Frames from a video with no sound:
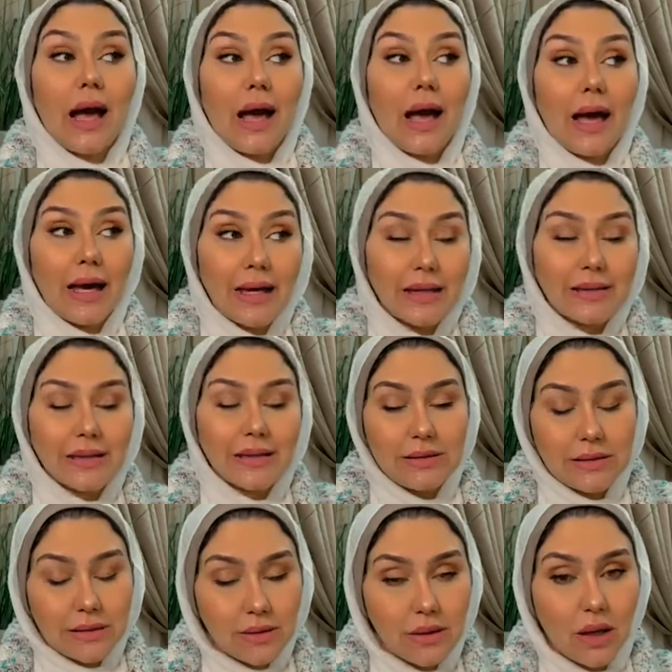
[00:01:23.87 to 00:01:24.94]
حاجة
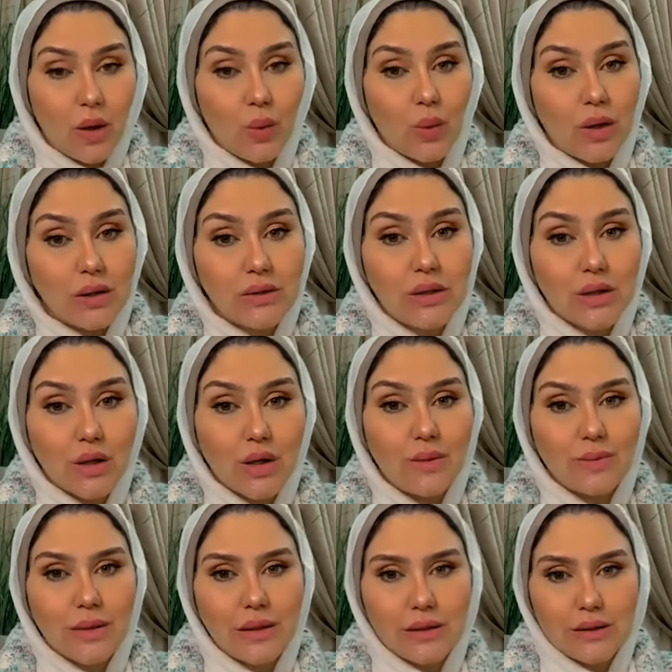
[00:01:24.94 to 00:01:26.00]
تانية أو قاعدة
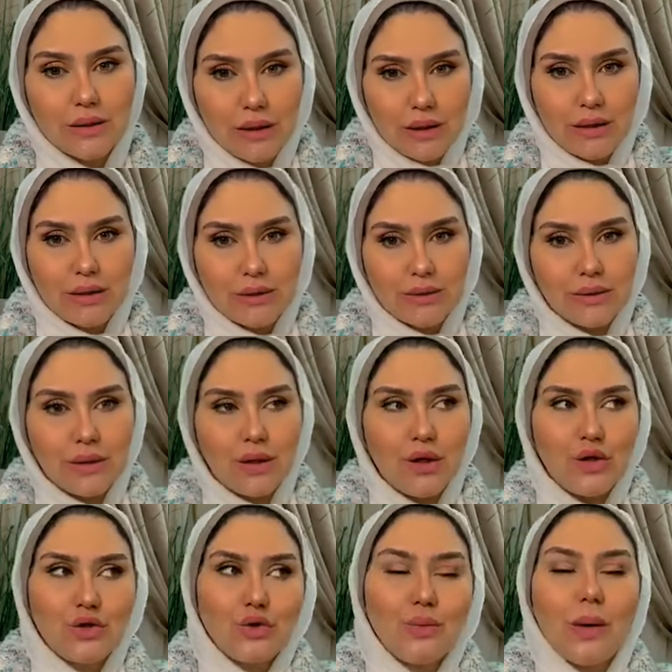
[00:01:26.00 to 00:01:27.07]
رقم اتنين
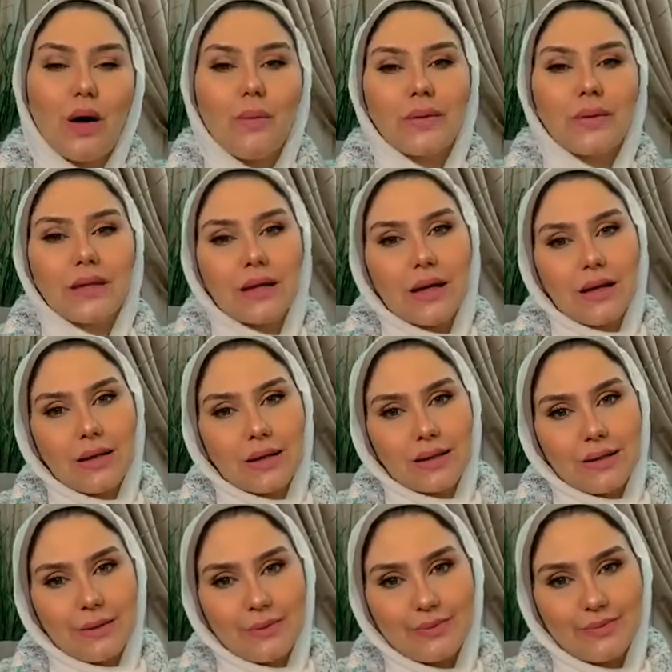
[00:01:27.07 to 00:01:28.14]
شوف بقى بتجاهلك
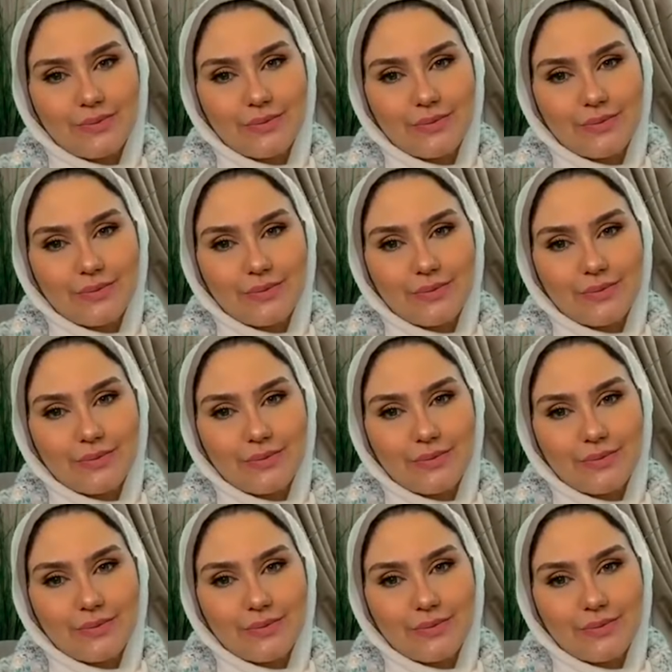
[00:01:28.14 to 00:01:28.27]
ليه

Task directions
With the pictures left out, write out all of the data exactly.

Task result
Frames from a video with no sound:
[00:01:23.87 to 00:01:24.94]
حاجة
[00:01:24.94 to 00:01:26.00]
تانية أو قاعدة
[00:01:26.00 to 00:01:27.07]
رقم اتنين
[00:01:27.07 to 00:01:28.14]
شوف بقى بتجاهلك
[00:01:28.14 to 00:01:28.27]
ليه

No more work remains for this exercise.